(Source records)
────────────────
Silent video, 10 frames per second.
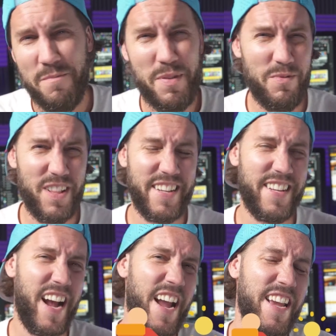People like
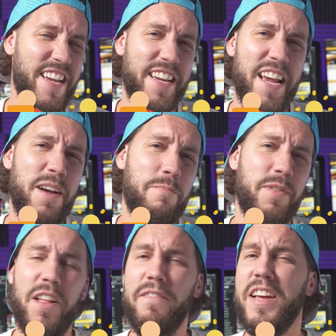to hike and camp
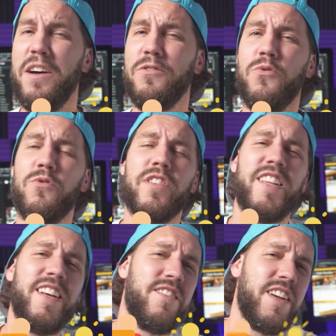and love the outdoors,
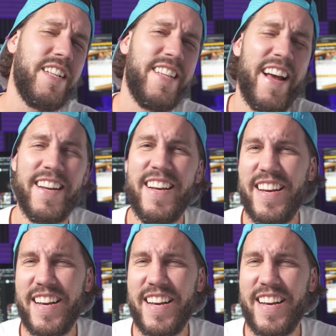things like that.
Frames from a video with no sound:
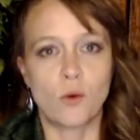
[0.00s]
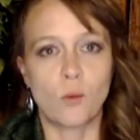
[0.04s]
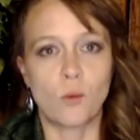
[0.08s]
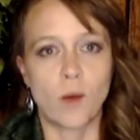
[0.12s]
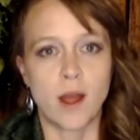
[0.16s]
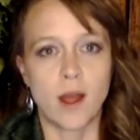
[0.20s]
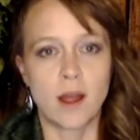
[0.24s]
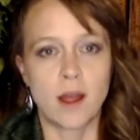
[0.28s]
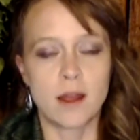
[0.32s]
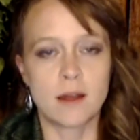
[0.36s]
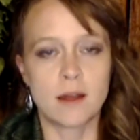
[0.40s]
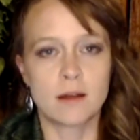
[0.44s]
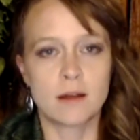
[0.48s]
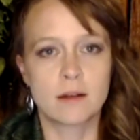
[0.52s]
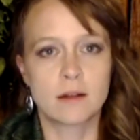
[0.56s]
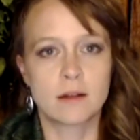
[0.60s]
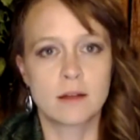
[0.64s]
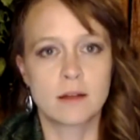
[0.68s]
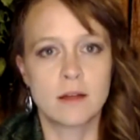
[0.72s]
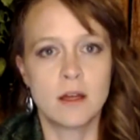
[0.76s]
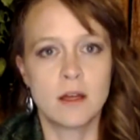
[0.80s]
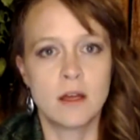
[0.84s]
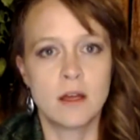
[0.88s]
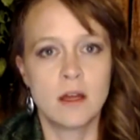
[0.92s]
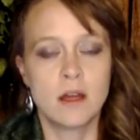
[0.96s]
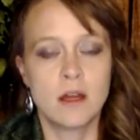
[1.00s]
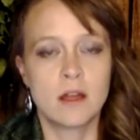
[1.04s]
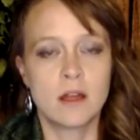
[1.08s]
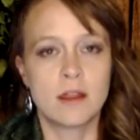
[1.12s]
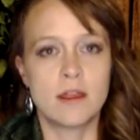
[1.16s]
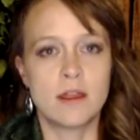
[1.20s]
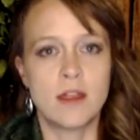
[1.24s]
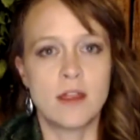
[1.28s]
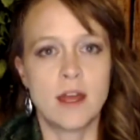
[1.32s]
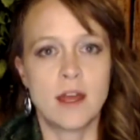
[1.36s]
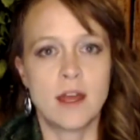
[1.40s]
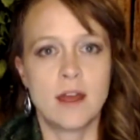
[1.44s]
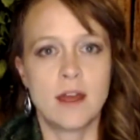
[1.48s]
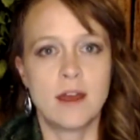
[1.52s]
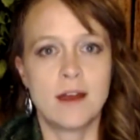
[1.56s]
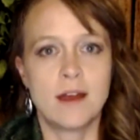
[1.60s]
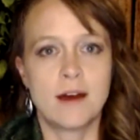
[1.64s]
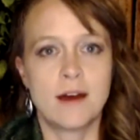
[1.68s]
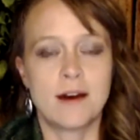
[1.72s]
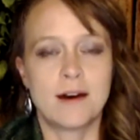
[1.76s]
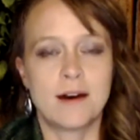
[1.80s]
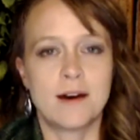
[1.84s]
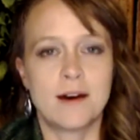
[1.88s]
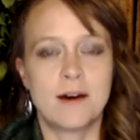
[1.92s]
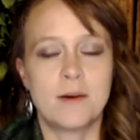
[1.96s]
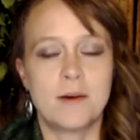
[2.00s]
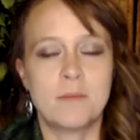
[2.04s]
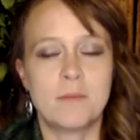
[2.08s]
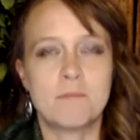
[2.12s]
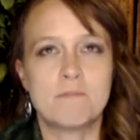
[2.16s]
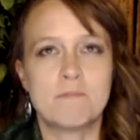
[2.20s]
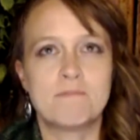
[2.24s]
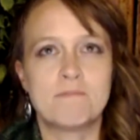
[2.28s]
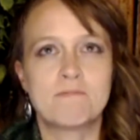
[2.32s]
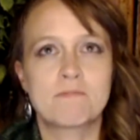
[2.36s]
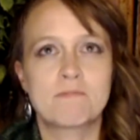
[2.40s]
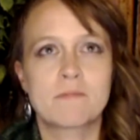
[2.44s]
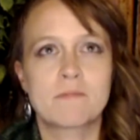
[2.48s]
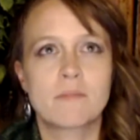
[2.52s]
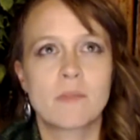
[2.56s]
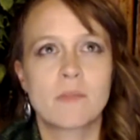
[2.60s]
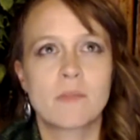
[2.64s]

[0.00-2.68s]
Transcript: way. They, and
────────────────
What to work on
Repeat the data verbatim, excluding all pictures.

Answer to this task
Silent video, 10 frames per second.
People like
to hike and camp
and love the outdoors,
things like that.
Frames from a video with no sound:
[0.00s]
[0.04s]
[0.08s]
[0.12s]
[0.16s]
[0.20s]
[0.24s]
[0.28s]
[0.32s]
[0.36s]
[0.40s]
[0.44s]
[0.48s]
[0.52s]
[0.56s]
[0.60s]
[0.64s]
[0.68s]
[0.72s]
[0.76s]
[0.80s]
[0.84s]
[0.88s]
[0.92s]
[0.96s]
[1.00s]
[1.04s]
[1.08s]
[1.12s]
[1.16s]
[1.20s]
[1.24s]
[1.28s]
[1.32s]
[1.36s]
[1.40s]
[1.44s]
[1.48s]
[1.52s]
[1.56s]
[1.60s]
[1.64s]
[1.68s]
[1.72s]
[1.76s]
[1.80s]
[1.84s]
[1.88s]
[1.92s]
[1.96s]
[2.00s]
[2.04s]
[2.08s]
[2.12s]
[2.16s]
[2.20s]
[2.24s]
[2.28s]
[2.32s]
[2.36s]
[2.40s]
[2.44s]
[2.48s]
[2.52s]
[2.56s]
[2.60s]
[2.64s]

[0.00-2.68s]
Transcript: way. They, and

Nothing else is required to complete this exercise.